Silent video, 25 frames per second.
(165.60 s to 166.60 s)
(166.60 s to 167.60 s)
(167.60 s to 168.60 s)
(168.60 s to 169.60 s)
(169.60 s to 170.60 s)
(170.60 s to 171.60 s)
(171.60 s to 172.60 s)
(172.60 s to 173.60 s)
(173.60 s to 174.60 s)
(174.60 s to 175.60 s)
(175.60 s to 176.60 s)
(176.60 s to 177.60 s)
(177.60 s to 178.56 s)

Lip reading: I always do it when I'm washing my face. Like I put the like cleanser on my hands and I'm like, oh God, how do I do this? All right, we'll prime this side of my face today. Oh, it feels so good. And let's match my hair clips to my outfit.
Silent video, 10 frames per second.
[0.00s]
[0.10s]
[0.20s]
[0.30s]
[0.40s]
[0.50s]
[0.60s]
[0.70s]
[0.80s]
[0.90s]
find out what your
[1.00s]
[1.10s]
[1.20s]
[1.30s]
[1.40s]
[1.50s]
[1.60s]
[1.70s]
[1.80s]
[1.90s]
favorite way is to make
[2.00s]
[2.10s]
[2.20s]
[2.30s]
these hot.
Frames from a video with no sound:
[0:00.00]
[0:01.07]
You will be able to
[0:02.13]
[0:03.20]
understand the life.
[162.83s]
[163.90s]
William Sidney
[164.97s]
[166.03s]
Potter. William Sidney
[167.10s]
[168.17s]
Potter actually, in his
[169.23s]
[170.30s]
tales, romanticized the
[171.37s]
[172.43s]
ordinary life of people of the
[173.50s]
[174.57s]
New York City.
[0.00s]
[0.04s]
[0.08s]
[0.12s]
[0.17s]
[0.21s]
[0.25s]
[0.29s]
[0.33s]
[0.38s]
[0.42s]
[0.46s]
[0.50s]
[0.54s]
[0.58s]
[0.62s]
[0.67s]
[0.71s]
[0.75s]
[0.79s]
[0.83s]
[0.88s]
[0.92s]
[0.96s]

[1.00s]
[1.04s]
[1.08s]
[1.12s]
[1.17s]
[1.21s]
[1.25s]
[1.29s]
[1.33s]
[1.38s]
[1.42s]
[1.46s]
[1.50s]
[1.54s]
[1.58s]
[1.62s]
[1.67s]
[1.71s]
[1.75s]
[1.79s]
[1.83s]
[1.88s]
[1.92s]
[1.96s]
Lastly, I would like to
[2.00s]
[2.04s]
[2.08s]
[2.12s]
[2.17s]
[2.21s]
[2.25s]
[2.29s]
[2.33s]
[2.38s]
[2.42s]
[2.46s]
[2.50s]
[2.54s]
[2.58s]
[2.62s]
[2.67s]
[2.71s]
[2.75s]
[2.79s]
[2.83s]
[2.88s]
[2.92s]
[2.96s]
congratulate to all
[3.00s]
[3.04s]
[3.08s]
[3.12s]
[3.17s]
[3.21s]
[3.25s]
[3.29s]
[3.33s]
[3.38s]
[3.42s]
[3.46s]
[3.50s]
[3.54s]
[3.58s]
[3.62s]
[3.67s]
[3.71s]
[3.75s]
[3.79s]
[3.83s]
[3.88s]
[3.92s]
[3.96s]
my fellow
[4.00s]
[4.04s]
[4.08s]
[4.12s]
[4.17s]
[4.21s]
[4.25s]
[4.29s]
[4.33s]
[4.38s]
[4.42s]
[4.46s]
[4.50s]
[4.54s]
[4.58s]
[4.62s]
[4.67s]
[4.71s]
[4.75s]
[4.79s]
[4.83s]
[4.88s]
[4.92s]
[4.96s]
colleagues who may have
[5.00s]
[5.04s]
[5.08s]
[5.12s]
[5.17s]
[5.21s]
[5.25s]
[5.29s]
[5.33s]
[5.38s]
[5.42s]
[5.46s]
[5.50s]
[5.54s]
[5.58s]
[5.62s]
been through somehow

==========

**Goal of the exercise**
From the first line of the records above down to the line containing "(177.60 s to 178.56 s)", repeat each line exactly as written. Include both of those lines and add nothing.

**Exercise solution**
Silent video, 25 frames per second.
(165.60 s to 166.60 s)
(166.60 s to 167.60 s)
(167.60 s to 168.60 s)
(168.60 s to 169.60 s)
(169.60 s to 170.60 s)
(170.60 s to 171.60 s)
(171.60 s to 172.60 s)
(172.60 s to 173.60 s)
(173.60 s to 174.60 s)
(174.60 s to 175.60 s)
(175.60 s to 176.60 s)
(176.60 s to 177.60 s)
(177.60 s to 178.56 s)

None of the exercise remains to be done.